Autre détail historique : le parapluie, dérivé de l’ombrelle, était au départ considéré comme un objet féminin, voire ridicule pour un homme. Il a fallu des décennies pour qu’il devienne un accessoire respectable, intégré à la garde-robe masculine.
Pourquoi passer sous une échelle attire-t-il la poisse ?
Trente-cinq pour cent des Français évitent de passer sous une échelle. Cette peur remonte au Moyen Âge, époque où les gibets étaient constitués d’une échelle et d’une corde. Les condamnés à mort passaient dessous avant d’être pendus. Le bourreau, lui, contournait l’échelle — un rituel qui a laissé une trace profonde dans l’inconscient collectif.
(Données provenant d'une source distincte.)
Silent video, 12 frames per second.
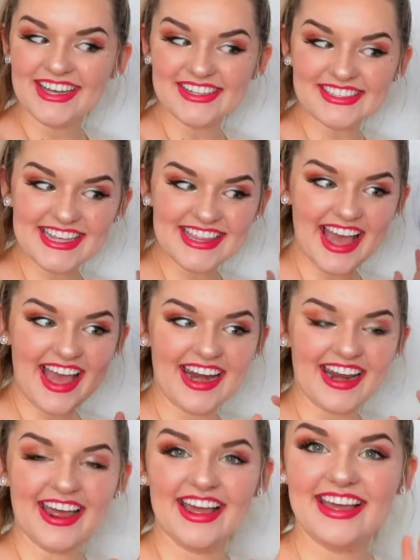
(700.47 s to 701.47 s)
see
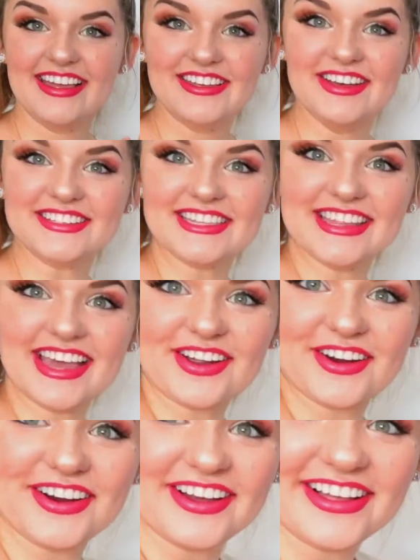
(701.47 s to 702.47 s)
that? Y'all see that
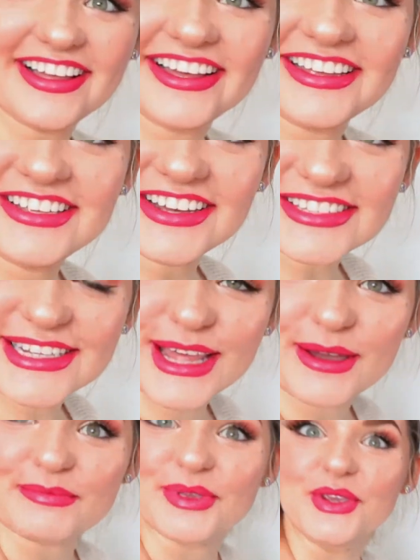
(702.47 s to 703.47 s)
curl? Y'all see
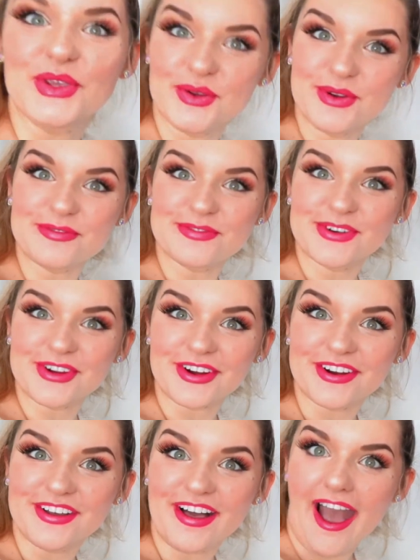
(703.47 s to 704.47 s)
that beautiful
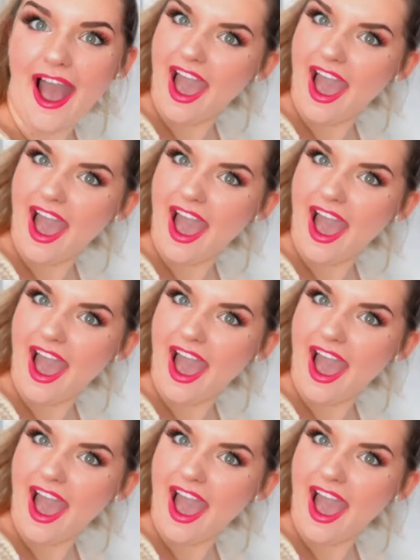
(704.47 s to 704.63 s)
curl?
De plus, l’échelle appuyée contre un mur forme un triangle, symbole de la Sainte-Trinité dans la tradition chrétienne. Passer à travers ce triangle, c’était rompre l’harmonie divine. Une autre interprétation, plus pragmatique, souligne le danger réel : un ouvrier en haut de l’échelle peut faire tomber un outil. « Je suis charpentier depuis trente ans », dit Yannick Fleury. « Je n’ai jamais cru à la poisse, mais je contourne toujours les échelles. Pas par superstition : par prudence. Il y a eu trop d’accidents. »
Pourquoi le chiffre 13 porte-t-il malheur ?
La triskaidekaphobie — la peur du 13 — est l’une des superstitions les plus répandues. Son origine serait scandinave : dans la mythologie nordique, Loki, dieu du chaos et de la discorde, était le treizième convive à un banquet des dieux. Son arrivée a déclenché une série de tragédies, culminant avec la mort de Baldr, dieu de la lumière.
Plus tard, le christianisme a renforcé cette croyance : lors du dernier repas de Jésus, treize personnes étaient présentes — dont Judas, le traître. Le vendredi 13, combinaison redoutée, tire aussi son origine du Moyen Âge : c’était le jour des exécutions publiques. Pendaisons, décapitations, brûlures : tout se passait un vendredi.
Aujourd’hui, l’impact est tangible. Certaines rues n’ont pas de numéro 13. Air France, comme plusieurs compagnies aériennes, a supprimé la rangée 13 de ses avions. Beaucoup d’hôtels sautent du 12 au 14. Et dans certains restaurants, on ajoute un couvert fictif à table pour éviter que treize convives ne soient réunis.
A retenir
Pourquoi ces superstitions persistent-elles malgré la science ?
Parce qu’elles répondent à un besoin psychologique fondamental : contrôler l’incertain. En accomplissant un rituel, on croit influencer le destin. C’est une forme de protection contre l’anxiété.
Peut-on vraiment conjurer le sort en touchant du bois ?
Non, mais l’acte en lui-même rassure. Il crée une illusion de contrôle, ce qui suffit à apaiser certaines personnes face à l’imprévu.
Le trèfle à quatre feuilles est-il vraiment rare ?
Oui. En milieu naturel, on en trouve environ un pour 10 000 trèfles classiques. Sa rareté renforce son statut de symbole de chance.
Les chats noirs sont-ils plus maltraités que les autres ?
Statistiquement, non. Mais des études montrent qu’ils sont moins adoptés dans les refuges, en raison de préjugés persistants liés à la superstition.
Le vendredi 13 est-il plus dangereux que les autres jours ?
Aucune donnée scientifique ne le prouve. En revanche, certains assureurs notent une baisse d’activité ce jour-là, car certaines personnes évitent de prendre des risques.